On each side of the split screen, a girl with long hair and a puffy white coat walks to school, where she works on a writing assignment, raises her hand to answer a question, watches the clock, and walks past a bulletin board plastered with student work.

Then the divider disappears and the two girls leave the building hand in hand to stack blocks on a crowded playground.

As the scene plays out, a voiceover narrates. “Like most children in New York City, these two second-graders attend different schools in the same building. They both love science, their favorite color is green. They both want to be doctors, or astronauts. Can you tell which child attends the district school, and which the charter school?”

Because of the city Department of Education’s policies about filming inside buildings it owns, both girls actually attend the same school, Our World Neighborhood Charter School in Queens. It’s a creative liberty that the New York City Charter School Center took when creating the television ads that make up the first phase of a new campaign to sway public opinion in charter schools’ favor.

The ad campaign comes at an important moment. Encouraging charter school growth has been a hallmark education policy of the Bloomberg administration, and most of the Democratic candidates for mayor have signaled that they would not be as friendly to the privately managed schools.“The Bloomberg approach to charter schools was one of the fundamental mistakes of this administration,” said Public Advocate Bill de Blasio at a forum in Brooklyn last week.

The Charter Center, a nonprofit that advocates for the sector and assists individual schools, argues that de Blasio’s take does not reflect public opinion. Officials say the ad campaign is in part a response to a survey finding that many New Yorkers say they support charter schools — but that many others say they do not know enough to be able to form an opinion. Other people have misperceptions about charter schools, they said.

“What we’ve tended to see in polls about charters is a lot of people still don’t know that charters are public schools,” said CEO James Merriman. “This is meant to inform them that there are benefits and not just controversy.”
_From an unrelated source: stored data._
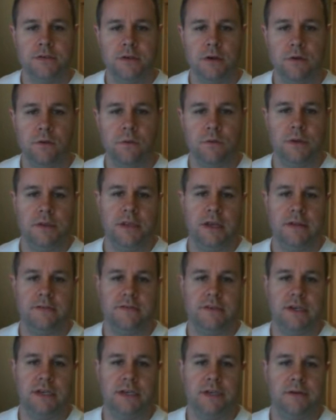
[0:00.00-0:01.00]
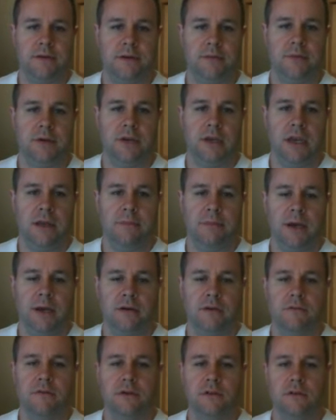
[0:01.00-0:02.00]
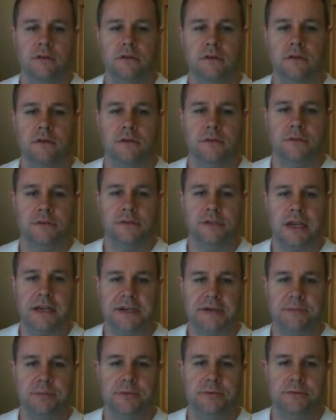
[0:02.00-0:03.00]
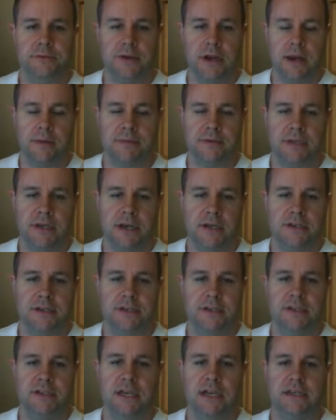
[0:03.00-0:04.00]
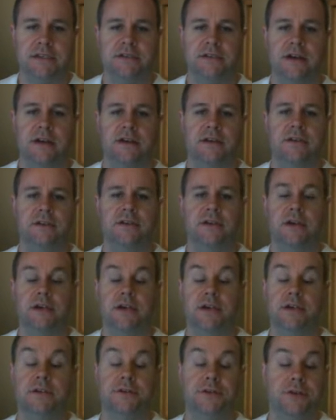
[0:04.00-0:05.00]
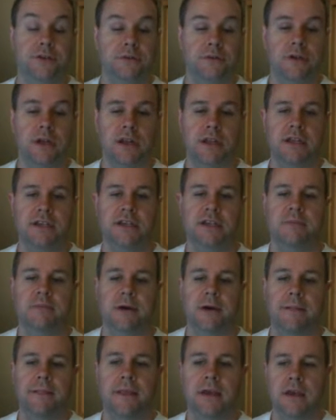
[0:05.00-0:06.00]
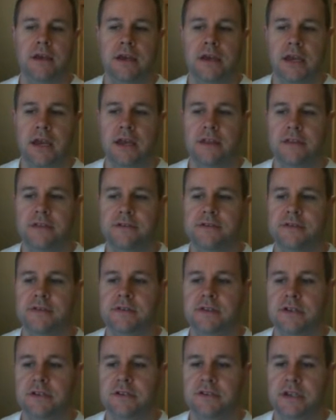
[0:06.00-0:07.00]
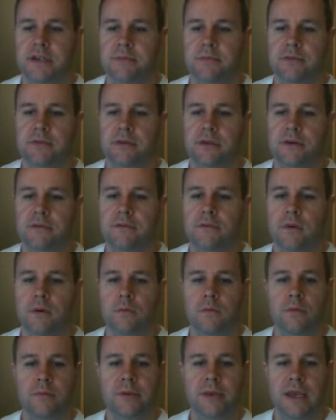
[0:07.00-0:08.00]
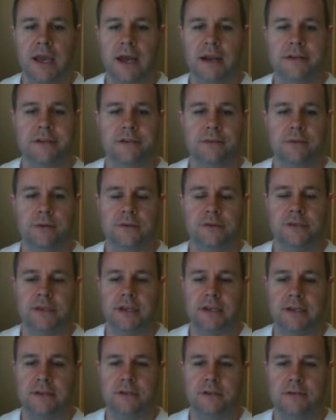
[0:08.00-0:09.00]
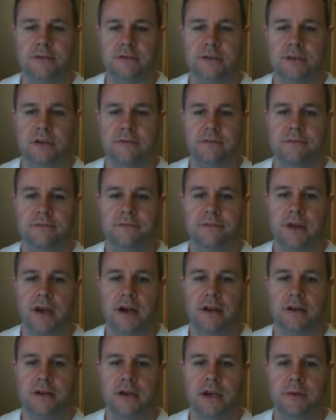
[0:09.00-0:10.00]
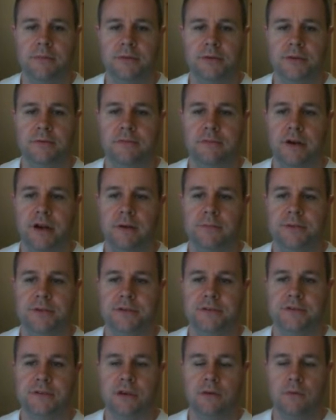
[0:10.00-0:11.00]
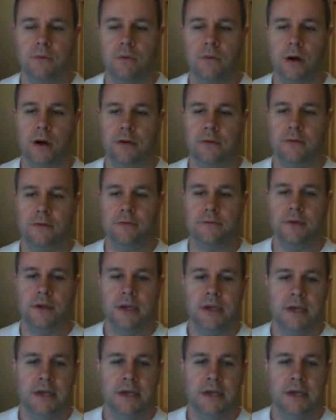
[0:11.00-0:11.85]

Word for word: So with that said, I'm going to head back over to localhost slash bootstrap slash index dot uh, or 2.html, and this is an example of what we'll be adding to our site. You'll see I've got a couple different options that we'll walk through.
Of the ads, which can all be seen at a single website with the address What.AreCharterSchools.com, some are aimed purely at letting New Yorkers know that charter schools can be an option for families. But others face some of the most persistent criticisms of charter schools head on.

Two of the ads focus on co-location, the sometimes divisive policy of letting charter schools operate inside public school buildings. The ad with the two girls ends, “As long as it’s a great public school, it shouldn’t matter.” Another ad finishes, “Sharing space works — and it’s what makes New York City great.”
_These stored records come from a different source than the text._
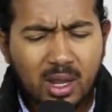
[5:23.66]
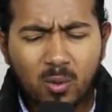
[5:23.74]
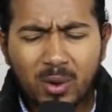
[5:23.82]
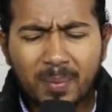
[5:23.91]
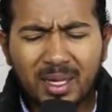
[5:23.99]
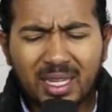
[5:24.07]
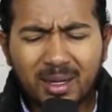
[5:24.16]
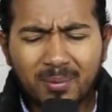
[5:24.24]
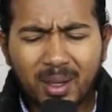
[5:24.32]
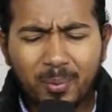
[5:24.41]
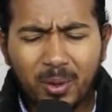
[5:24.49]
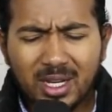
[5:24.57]
We begin
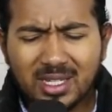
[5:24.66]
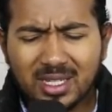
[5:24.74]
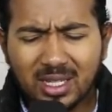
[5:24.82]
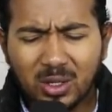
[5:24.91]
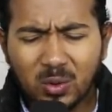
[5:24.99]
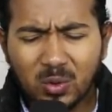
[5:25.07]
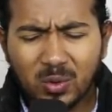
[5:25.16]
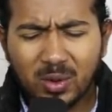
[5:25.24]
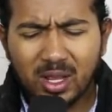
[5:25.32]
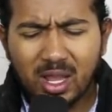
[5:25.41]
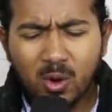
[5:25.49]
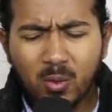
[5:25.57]
by praising you.
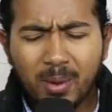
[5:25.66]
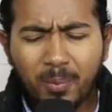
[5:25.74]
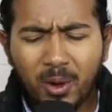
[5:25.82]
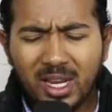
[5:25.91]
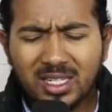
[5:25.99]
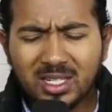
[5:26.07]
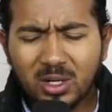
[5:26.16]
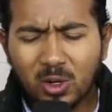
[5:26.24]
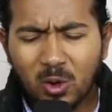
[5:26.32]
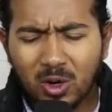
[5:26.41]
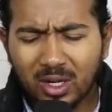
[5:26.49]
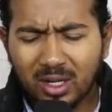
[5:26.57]
We praise you,
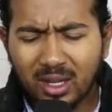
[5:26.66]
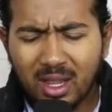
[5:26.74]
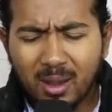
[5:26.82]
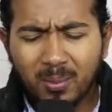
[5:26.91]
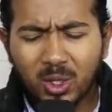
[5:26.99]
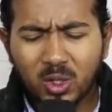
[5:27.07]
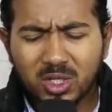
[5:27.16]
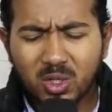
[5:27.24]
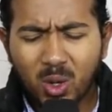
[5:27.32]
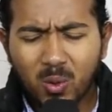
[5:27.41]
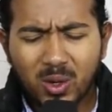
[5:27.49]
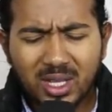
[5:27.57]
Lord, because
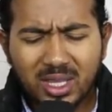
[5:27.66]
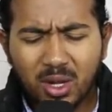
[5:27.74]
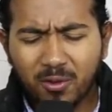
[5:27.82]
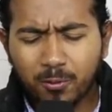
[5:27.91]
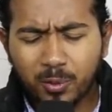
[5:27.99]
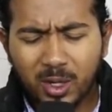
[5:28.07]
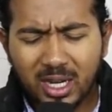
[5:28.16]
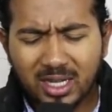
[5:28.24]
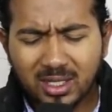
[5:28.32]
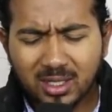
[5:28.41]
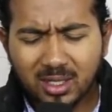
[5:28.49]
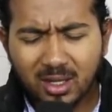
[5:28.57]
you are worthy of
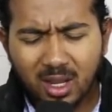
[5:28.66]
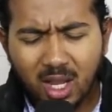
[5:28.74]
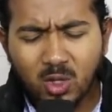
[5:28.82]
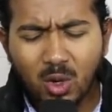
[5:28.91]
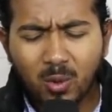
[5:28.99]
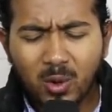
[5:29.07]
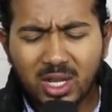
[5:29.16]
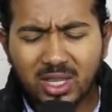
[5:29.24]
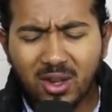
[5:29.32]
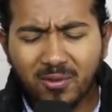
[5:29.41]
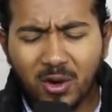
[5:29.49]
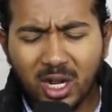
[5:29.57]
praise. You are
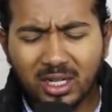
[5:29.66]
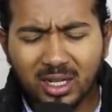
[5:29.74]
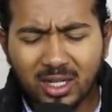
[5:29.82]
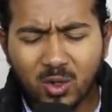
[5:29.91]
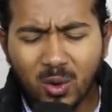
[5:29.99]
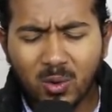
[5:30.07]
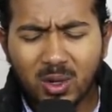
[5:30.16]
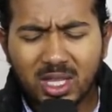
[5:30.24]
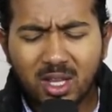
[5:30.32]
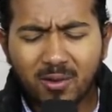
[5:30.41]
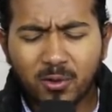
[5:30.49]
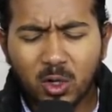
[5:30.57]
worthy of honor. You are
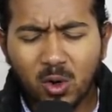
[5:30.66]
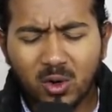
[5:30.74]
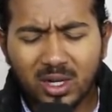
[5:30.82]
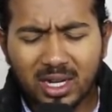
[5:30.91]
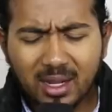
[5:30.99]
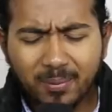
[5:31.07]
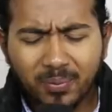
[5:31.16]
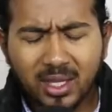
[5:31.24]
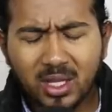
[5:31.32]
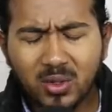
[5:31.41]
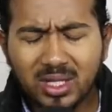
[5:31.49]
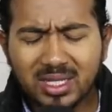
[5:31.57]
worthy of glory.
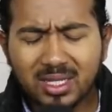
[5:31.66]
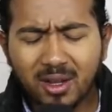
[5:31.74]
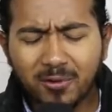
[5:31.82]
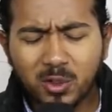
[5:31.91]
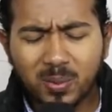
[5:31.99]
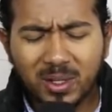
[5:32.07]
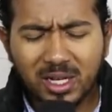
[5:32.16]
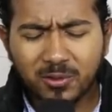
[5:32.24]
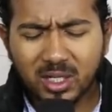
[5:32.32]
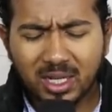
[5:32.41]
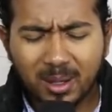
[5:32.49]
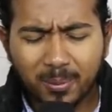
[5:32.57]
You deserve to be
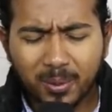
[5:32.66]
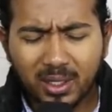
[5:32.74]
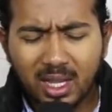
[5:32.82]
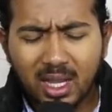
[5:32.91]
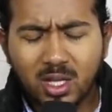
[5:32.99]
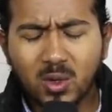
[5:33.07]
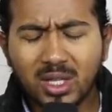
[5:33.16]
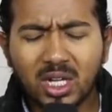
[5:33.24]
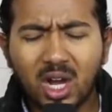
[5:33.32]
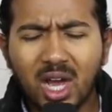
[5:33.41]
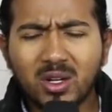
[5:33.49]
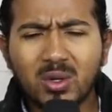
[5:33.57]
lifted up. You are the
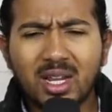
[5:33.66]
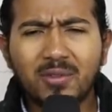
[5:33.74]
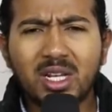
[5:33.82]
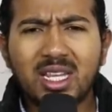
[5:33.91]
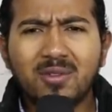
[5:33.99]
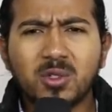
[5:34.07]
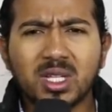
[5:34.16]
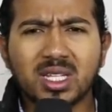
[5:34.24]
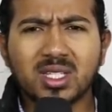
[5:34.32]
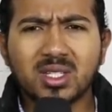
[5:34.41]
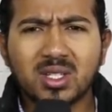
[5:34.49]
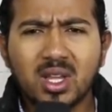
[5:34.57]
God who never leaves
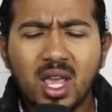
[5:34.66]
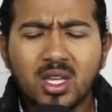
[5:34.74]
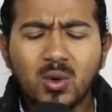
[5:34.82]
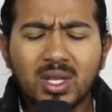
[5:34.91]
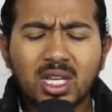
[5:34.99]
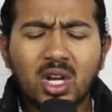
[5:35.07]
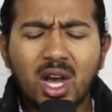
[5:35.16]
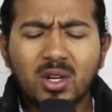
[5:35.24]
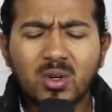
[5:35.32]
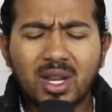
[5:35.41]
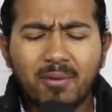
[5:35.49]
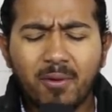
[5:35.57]
us. You are the God
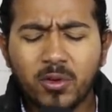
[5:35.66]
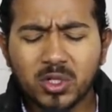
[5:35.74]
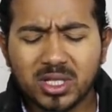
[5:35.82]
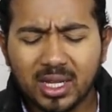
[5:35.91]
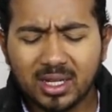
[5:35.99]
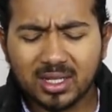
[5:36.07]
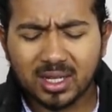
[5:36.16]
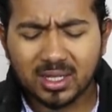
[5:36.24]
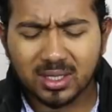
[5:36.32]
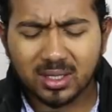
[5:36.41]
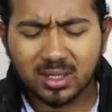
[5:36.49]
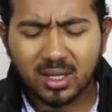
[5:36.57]
who never forsakes
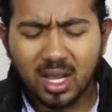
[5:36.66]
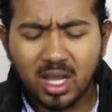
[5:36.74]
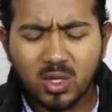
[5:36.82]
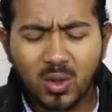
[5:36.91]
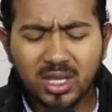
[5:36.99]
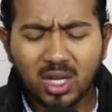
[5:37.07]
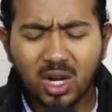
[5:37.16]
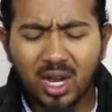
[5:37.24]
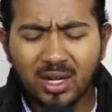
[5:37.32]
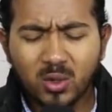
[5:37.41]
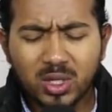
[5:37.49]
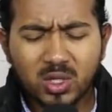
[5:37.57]
us. You are the
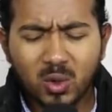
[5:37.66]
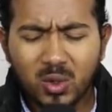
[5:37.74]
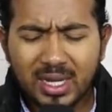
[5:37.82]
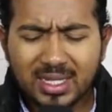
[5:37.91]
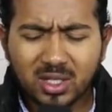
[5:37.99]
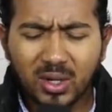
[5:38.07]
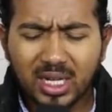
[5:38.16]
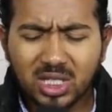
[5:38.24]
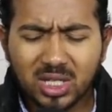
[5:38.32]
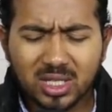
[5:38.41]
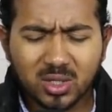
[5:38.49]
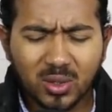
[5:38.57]
God who is always
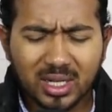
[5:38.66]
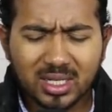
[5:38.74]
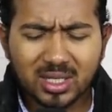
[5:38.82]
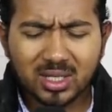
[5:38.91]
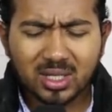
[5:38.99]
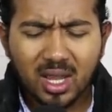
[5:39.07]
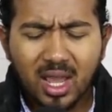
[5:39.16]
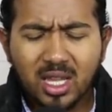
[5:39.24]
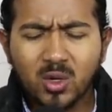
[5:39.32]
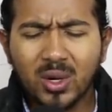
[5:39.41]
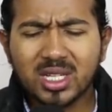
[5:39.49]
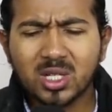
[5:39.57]
gracious to us.
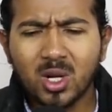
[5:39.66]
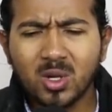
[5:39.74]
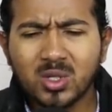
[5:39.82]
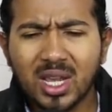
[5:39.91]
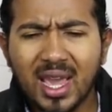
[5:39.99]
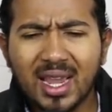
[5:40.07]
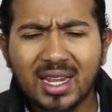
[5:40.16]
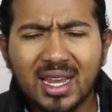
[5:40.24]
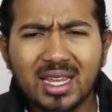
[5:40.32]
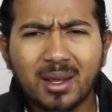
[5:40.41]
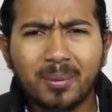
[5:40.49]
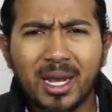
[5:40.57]
You are slow to anger
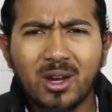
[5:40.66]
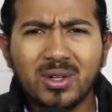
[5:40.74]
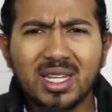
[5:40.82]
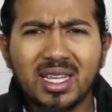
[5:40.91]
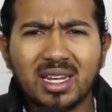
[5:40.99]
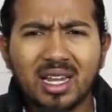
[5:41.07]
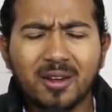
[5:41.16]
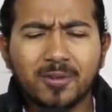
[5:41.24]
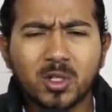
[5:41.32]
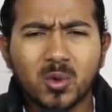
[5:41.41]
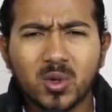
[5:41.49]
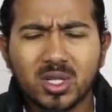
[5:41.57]
and abounding in love
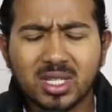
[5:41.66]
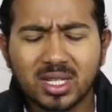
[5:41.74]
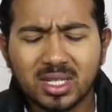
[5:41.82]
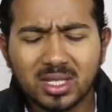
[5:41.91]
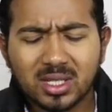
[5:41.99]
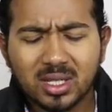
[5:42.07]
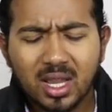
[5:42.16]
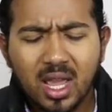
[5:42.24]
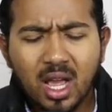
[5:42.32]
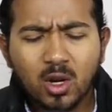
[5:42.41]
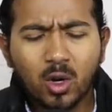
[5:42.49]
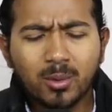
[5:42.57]
towards us.
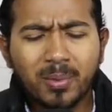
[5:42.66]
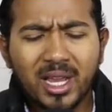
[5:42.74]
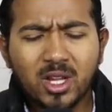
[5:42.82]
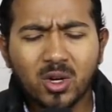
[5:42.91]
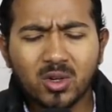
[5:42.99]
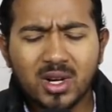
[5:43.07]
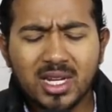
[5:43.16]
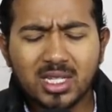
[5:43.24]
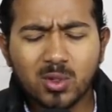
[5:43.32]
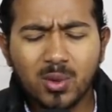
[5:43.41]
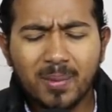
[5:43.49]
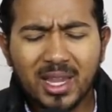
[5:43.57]
Lord, by your
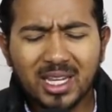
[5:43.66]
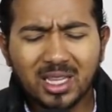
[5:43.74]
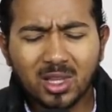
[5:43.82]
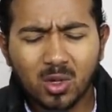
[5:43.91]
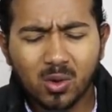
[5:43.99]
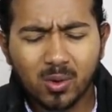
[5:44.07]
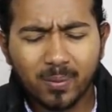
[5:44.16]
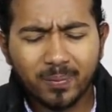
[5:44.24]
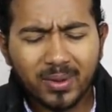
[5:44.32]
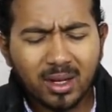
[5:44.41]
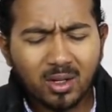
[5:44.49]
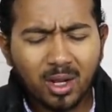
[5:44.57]
grace we make it through.
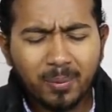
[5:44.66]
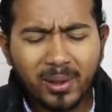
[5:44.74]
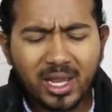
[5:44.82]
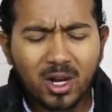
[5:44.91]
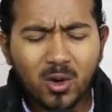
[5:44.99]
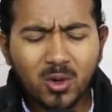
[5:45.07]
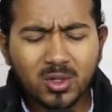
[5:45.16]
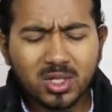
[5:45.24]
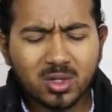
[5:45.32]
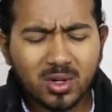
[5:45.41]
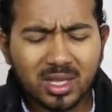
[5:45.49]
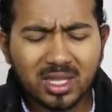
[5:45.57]
Not by our own
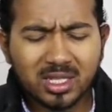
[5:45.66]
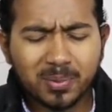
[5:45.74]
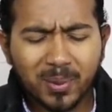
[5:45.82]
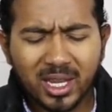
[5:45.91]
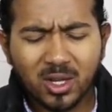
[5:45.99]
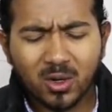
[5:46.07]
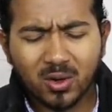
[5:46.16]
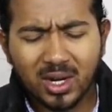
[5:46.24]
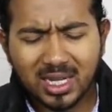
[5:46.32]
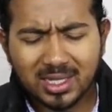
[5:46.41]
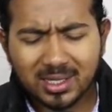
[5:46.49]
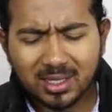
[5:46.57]
strength, it's by your
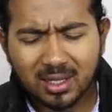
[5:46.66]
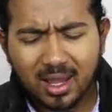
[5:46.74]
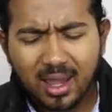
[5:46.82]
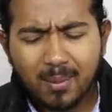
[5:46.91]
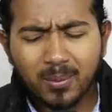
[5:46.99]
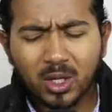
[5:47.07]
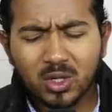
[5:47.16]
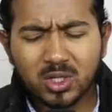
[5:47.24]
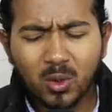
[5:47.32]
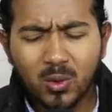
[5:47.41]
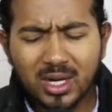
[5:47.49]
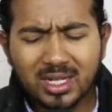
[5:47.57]
grace. Because
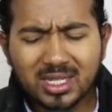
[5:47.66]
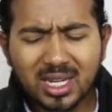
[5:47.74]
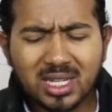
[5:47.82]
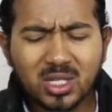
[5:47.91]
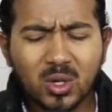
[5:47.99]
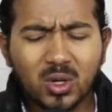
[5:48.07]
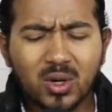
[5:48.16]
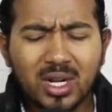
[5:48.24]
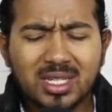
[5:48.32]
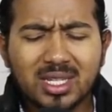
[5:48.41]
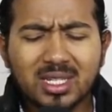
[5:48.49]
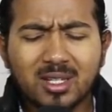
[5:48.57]
your word says your
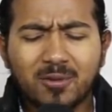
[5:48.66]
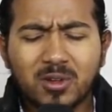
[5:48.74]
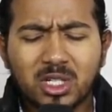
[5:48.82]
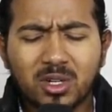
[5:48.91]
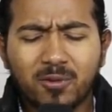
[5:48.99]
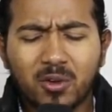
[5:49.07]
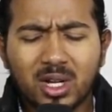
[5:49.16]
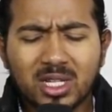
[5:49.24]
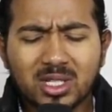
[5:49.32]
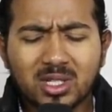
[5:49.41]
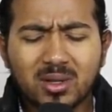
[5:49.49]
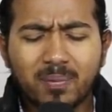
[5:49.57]
grace is sufficient for
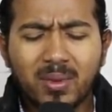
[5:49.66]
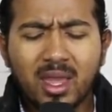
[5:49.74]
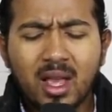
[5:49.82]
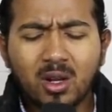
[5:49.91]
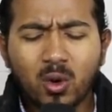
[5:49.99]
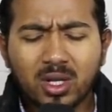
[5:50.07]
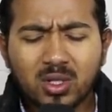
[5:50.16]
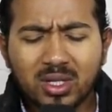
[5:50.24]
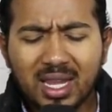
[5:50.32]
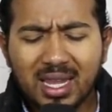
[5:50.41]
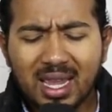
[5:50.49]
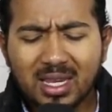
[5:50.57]
us. Lord,
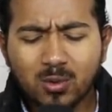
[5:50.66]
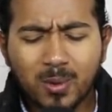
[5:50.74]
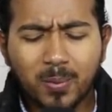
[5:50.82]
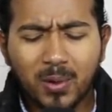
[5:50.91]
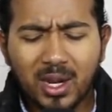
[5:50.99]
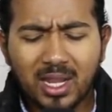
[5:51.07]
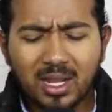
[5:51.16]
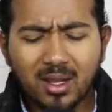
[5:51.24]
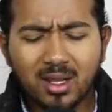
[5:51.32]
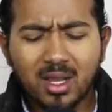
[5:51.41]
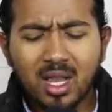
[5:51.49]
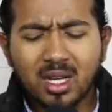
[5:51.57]
today as we pray,
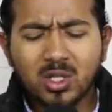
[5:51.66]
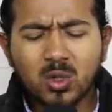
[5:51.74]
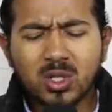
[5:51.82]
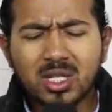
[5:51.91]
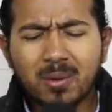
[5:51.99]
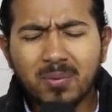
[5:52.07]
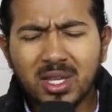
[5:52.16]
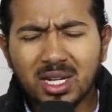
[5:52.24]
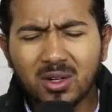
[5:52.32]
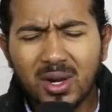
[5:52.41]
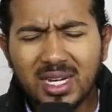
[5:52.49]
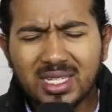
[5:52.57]
do something
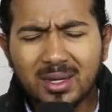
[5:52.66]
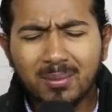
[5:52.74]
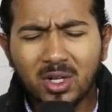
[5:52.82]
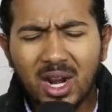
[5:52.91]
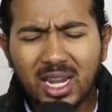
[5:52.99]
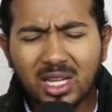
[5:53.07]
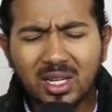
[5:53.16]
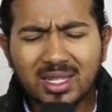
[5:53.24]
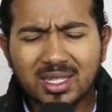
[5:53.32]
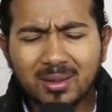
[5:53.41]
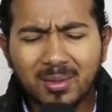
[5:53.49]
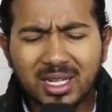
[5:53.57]
great and
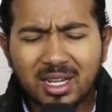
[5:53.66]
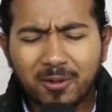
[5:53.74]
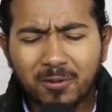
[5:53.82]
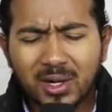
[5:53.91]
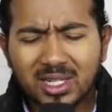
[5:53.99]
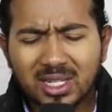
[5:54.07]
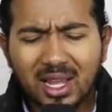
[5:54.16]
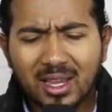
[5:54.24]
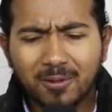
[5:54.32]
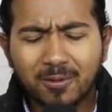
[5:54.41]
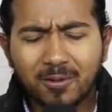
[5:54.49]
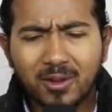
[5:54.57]
miraculous in my dear friend's life.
The ad campaign is planned to unfold over multiple years, organizers say, and in multiple forms of media. Right now, the four 30-second spots are airing on local television networks — an ad buy that Merriman said cost “in the low six figures.” The group is also working on a series of print ads that will feature charter school leaders and appear in local newspapers in the coming weeks. There will also be a direct mail campaign to people who have expressed interest in charter schools in the past, and some of the ads will appear in Spanish-language media.

“I don’t think anyone has done this before — a public awareness campaign talking about charters with this magnitude,” said Petra Tuomi, the charter center’s director of marketing and communications.

Merriman said the campaign was meant to provide insurance at a time — during and directly after the mayoral election — when criticism of charter schools is likely to get increased airtime.

“I think when a new mayor comes in, whoever he or she may be, I think they’re going to understand that charters are a key component of moving the system forward. I’m not really worried, frankly, that anyone is going to go around trying to dismantle charters,” he said. “On the other hand, it’s a mayoral campaign and campaigns are loud, and we just want to make sure that parents — as we say, who may or may not know — are hearing from us directly about what charter schools are about.”